I see women in my office all the time that are terrorized by the scale and their changing bodies. We live in a weight-obsessed society which supports the illusion that happiness is found in a certain shape, weight or dress size.  This belief system contributes to a feeling of extreme anxiety about the natural weight-gain associated with a healthy pregnancy. 

The Paleo and Primal communities are not immune to this quest for the ‘perfect’ uber lean female form.  I’ve witnessed it in many crossfit gyms, trail running circles and climbing communities. Women restrict carbohydrates, overtrain and beat themselves up about minor variances in daily macronutrient percentages and body fat compositions. It breaks my heart! We all struggle with body image issues in one form or another.

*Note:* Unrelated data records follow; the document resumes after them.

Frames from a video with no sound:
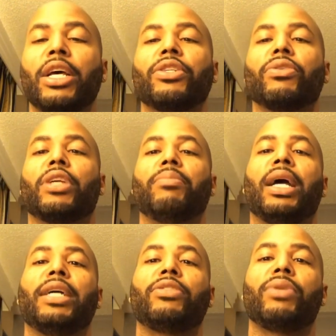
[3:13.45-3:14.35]
So
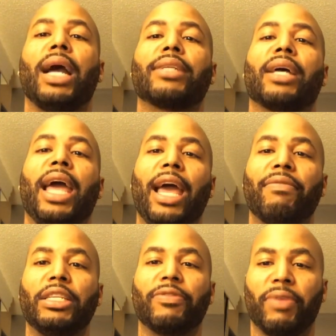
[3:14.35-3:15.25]
sometimes you guys will
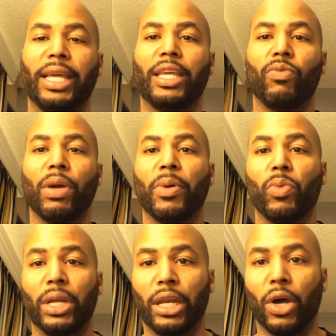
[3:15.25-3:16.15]
have these flaky women
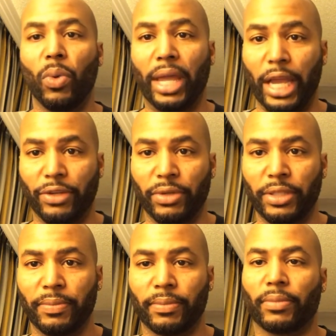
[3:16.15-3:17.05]
with low interestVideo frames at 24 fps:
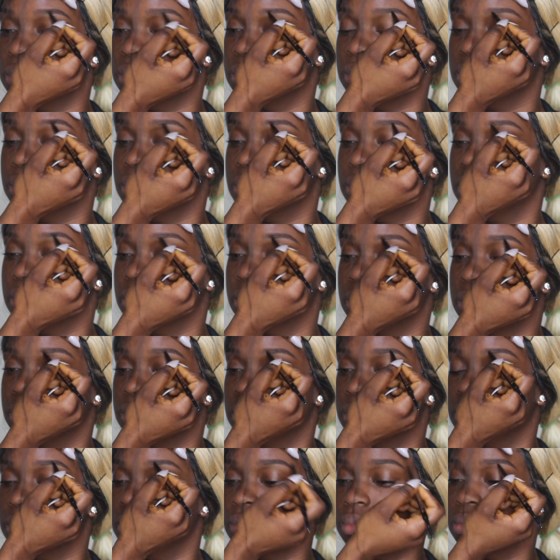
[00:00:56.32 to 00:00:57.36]
I'm all for the
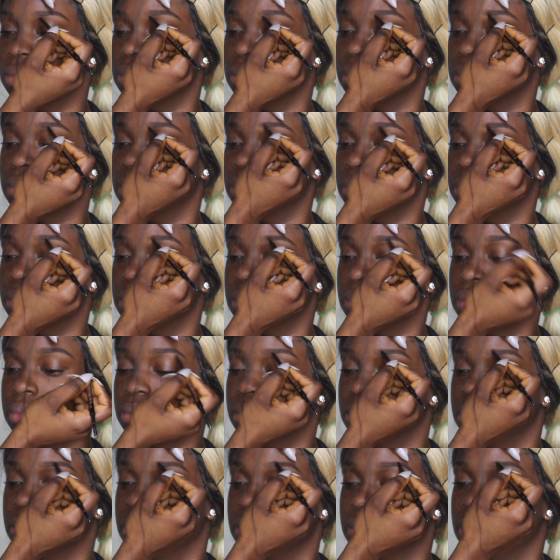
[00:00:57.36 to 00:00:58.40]
brows. Like, I feel like if
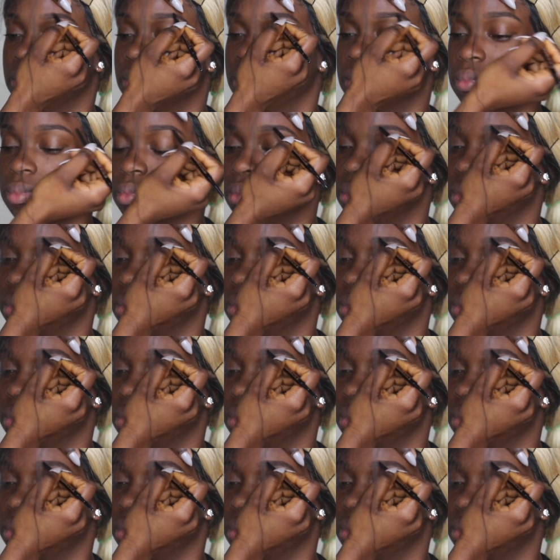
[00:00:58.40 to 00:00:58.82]
the brows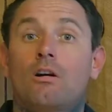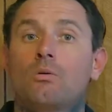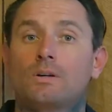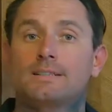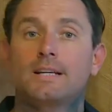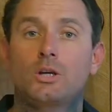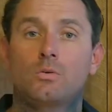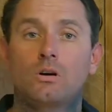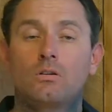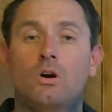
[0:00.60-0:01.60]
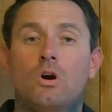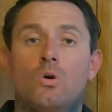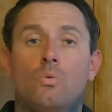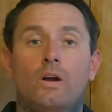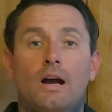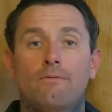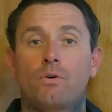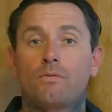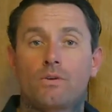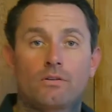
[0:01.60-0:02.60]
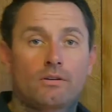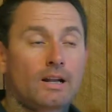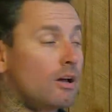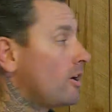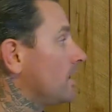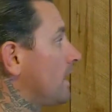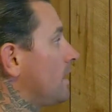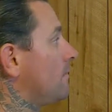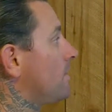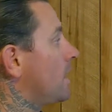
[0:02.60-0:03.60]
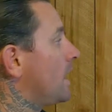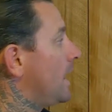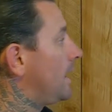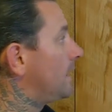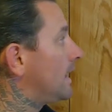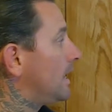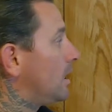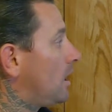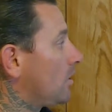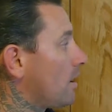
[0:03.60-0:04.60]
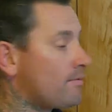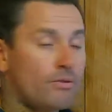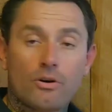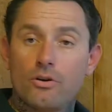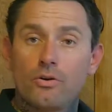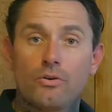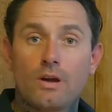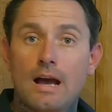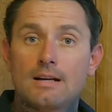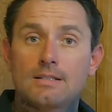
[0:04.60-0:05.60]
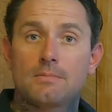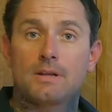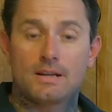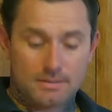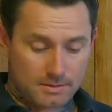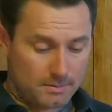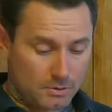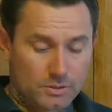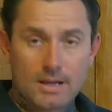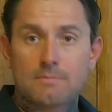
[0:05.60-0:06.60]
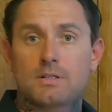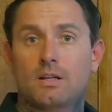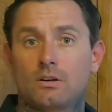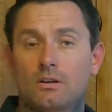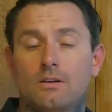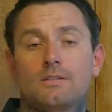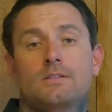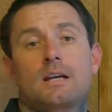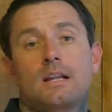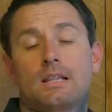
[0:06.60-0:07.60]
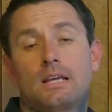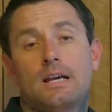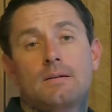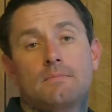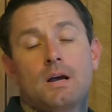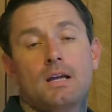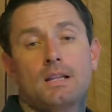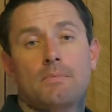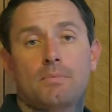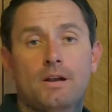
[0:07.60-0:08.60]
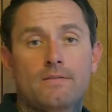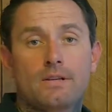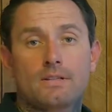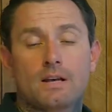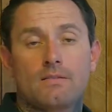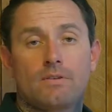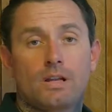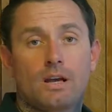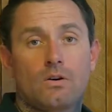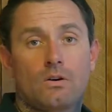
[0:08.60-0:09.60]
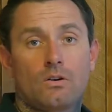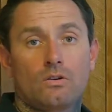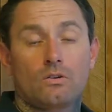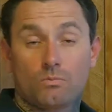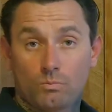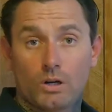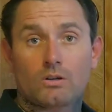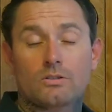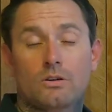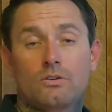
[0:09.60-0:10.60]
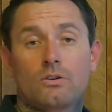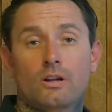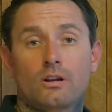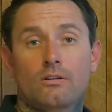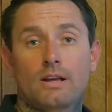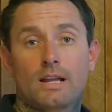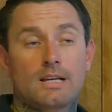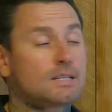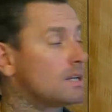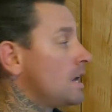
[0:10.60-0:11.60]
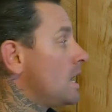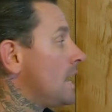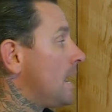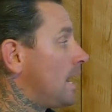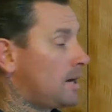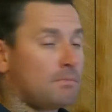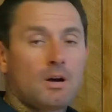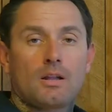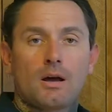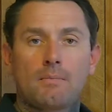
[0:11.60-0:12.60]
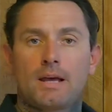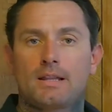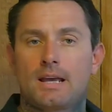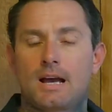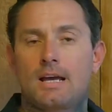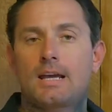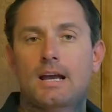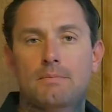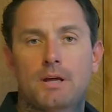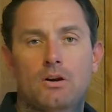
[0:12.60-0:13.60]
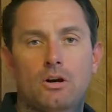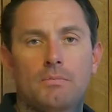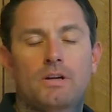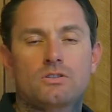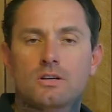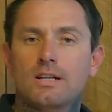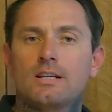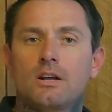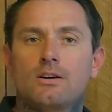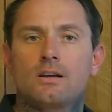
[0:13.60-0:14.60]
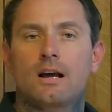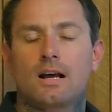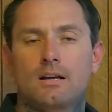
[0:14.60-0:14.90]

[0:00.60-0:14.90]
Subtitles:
Right, we'll continue on. We got 45-degree loading now, and I'll go through some of the simple steps. And like I said in the in that previous video on when I was on 90-degree, that is, about the hiccup that I had because I didn't know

Body image during pregnancy will be the topic of a future post but, while that's in development, Melissa over at Whole 9 has a great article all about pregnancy and body image that's worth checking out. 

pregnancy scale.jpeg

Pregnancy is a time to celebrate your body and honor its' wondrous adaptations. It’s also an ideal time to let go of any limiting mindsets and punitive thought patterns you might carry with you.  Take time to connect with your true self and authentic female form. Nurturing a balanced mind and body, as you journey into parenthood, will help your physical self thrive and lay a strong foundation for becoming a wonderful Cavemama to your little paleo babies.

This post is a launching pad for women with questions about weight gain in your paleo pregnancy.

"How much weight should I gain anyway?"


First you need to know your BMI. I know, I know, BMI is controversial. The BMI has been labeled by many as a really crummy measure of body mass. However, it’s all we’ve got and in my clinical experience, for most people, it is a pretty darn accurate measure of a healthy weight status.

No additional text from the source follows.